By: Dominique Stratton
"What's More Important Dominique?"
The intended chilling effect of this rhetorical question, uttered from the warmth of a human grim reaper of sorts, still echoes occasionally in the back of my mind. Though I have been freed from physically having to expose my mind to the daily decay in the depths of grim's dark crypt, metaphorically speaking, a crypt that represents a place most human beings must go to in order to live comfortably day to day, that moment, that question, still plagues me like nails on a chalk board.
What would cause for such a question as this, you might ask? Well, let's make a long story relatively short.
I've been in a deep battle with depression for three years, yet despite the medications that haven't worked, the multiple admissions to the psychiatric hospital, and continued advancement in my career (most recently a PhD program and new role as a college instructor), I have been living as a high functioning depressed individual. With many urges from my psychiatrist to abstain from heavy life stressors (all the above), my responsibility to my family to be great and to provide, became more important than my own health; like I told my doctor, "life has to go on, with or without depression; I can't waste time or put my life on hold, just because I'm depressed and can barely get enough motivation to get out of bed".
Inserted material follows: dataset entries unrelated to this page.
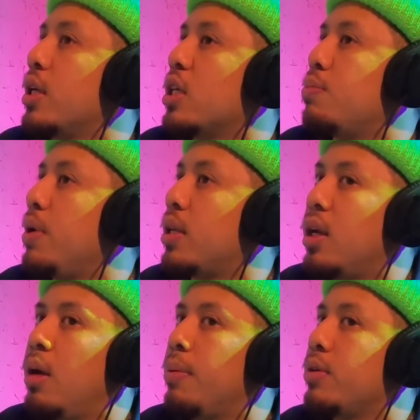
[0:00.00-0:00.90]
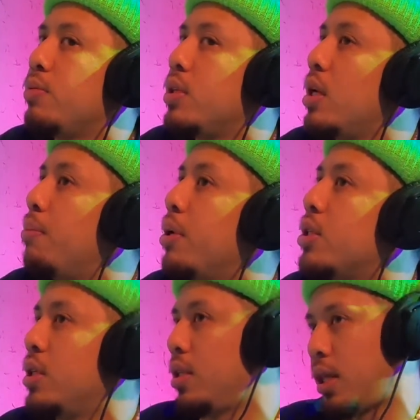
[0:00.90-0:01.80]
that gets picked up because we did a bunch
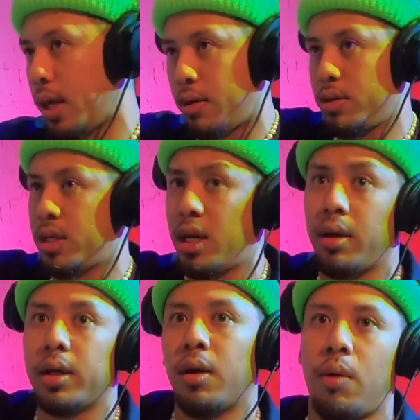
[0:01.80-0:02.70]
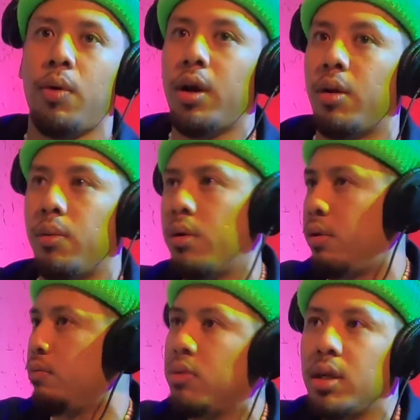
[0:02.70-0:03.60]
of, like I was saying, I went on a roll,
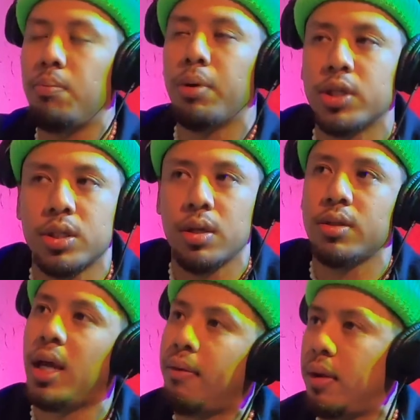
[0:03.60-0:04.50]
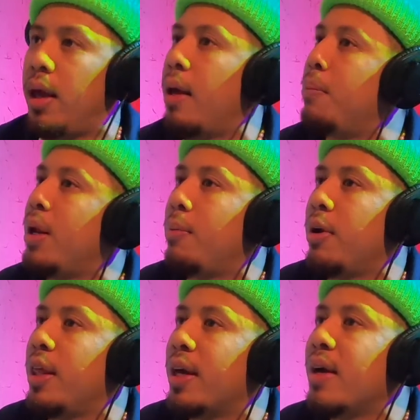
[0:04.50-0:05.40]
did a bunch of songs after that. I put out
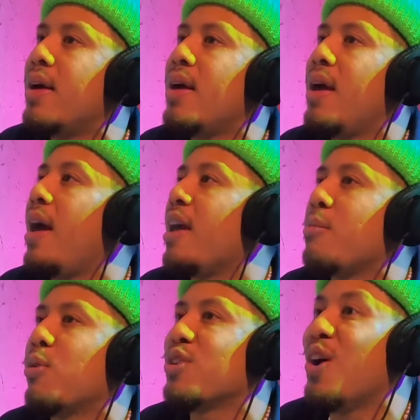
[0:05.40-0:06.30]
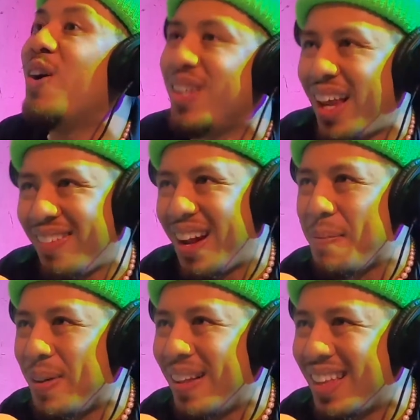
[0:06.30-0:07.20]
probably like 8 more songs after I
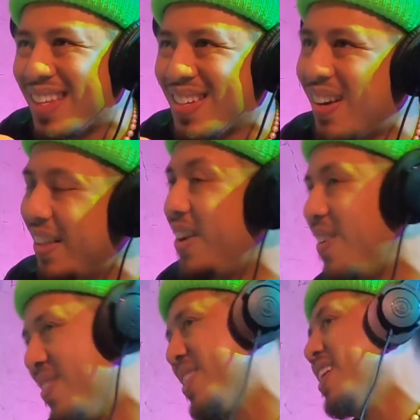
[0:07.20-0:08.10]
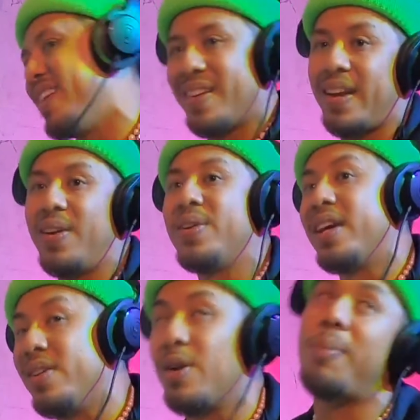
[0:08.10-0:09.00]
put out that song, and then all of a sudden you're like, oh, okay,
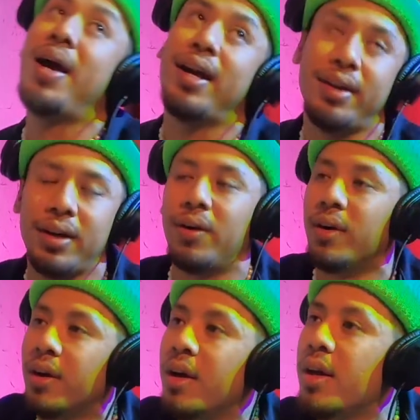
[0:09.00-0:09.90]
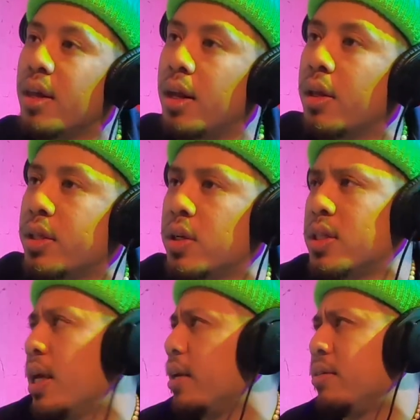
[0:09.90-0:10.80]
you go back, oh, you know. So it's
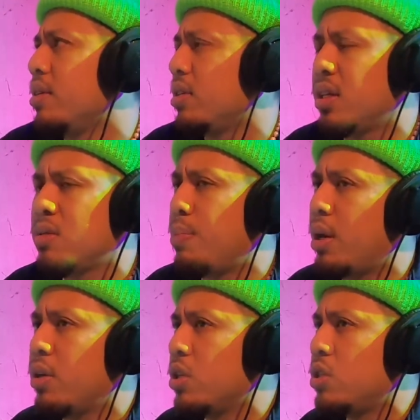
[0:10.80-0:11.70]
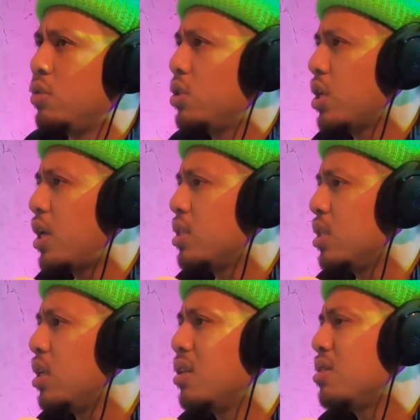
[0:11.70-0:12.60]
like it is better to just shoot shots, and
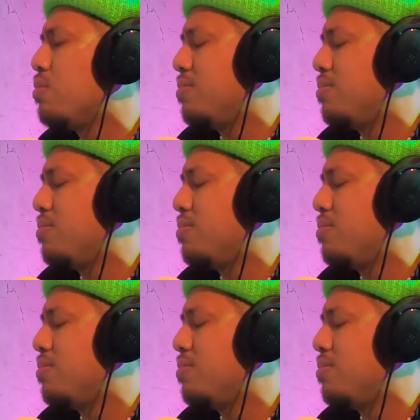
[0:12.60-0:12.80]
then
Of course, we all know how this ended up; my psychiatrist was right and I was human. And like the good and faithful human I was, I got out that bed each morning, though it pained me at times, put my heels on, and went to work everyday. My mind was never devoid of turmoil, as I stood in front of over 30 students day in and day out, shining in my element of teaching, but then quickly succumbing to the haze of dark thoughts and immense sadness, once the last student left the classroom; I was suffering, hiding pain under a smile, yet performing well, the tasks that were bestowed upon me.
I wasn't the only one who knew my secret burden that I walked upright with everyday. At one point, the turmoil in my mind got so unbearable, that the mask of a smile was no longer an option to disguise my sadness, so I had to divulge this information in the confines of that dark crypt; what a beautiful mistake.
How far have we come in America, where the idea of someone having a 'mental illness' is not met with severe judgement and stigma? It's getting better, but in my situation, it would have appeared that America has a lot of room for growth, in the love and acceptance of those deemed having a 'mental illness'.
A beautiful mistake I made; instead of following through with those daily dark thoughts, potentially cutting short a breath before awaiting fresh air, I cried out for help and though that help came, it was short lived, because stigma and judgement still lives.
Someone once shared with me their opinion that 'employers don't think anxiety and depression are real illnesses, just an excuse'. Well, this sentiment echoed clearly in that dark crypt I was in, because despite my determination to 'function' instead of letting depression win, despite my vulnerability of choosing to seek help instead of a darker alternative, despite knowing my darkest secret, that I battle depression and sometimes depression wins, I was still asked that chilling question:
"What's More Important Dominique?"
And the answer is now more clearer than ever; MY LIFE. YOUR LIFE. OUR LIFE.
Nothing in this world is more important than you. Not a job, not what a boss thinks, not money, not acceptance, not anything.
I was asked to choose between a job task or my well-being, and I'm so glad that I chose LIFE; I chose me.
What a beautiful mistake I made in my vulnerability.
Depression has taken a lot from me over the years, but it has gifted me a lot of things as well; never, will I ever, let anyone dictate my value. I am valuable and so is my life.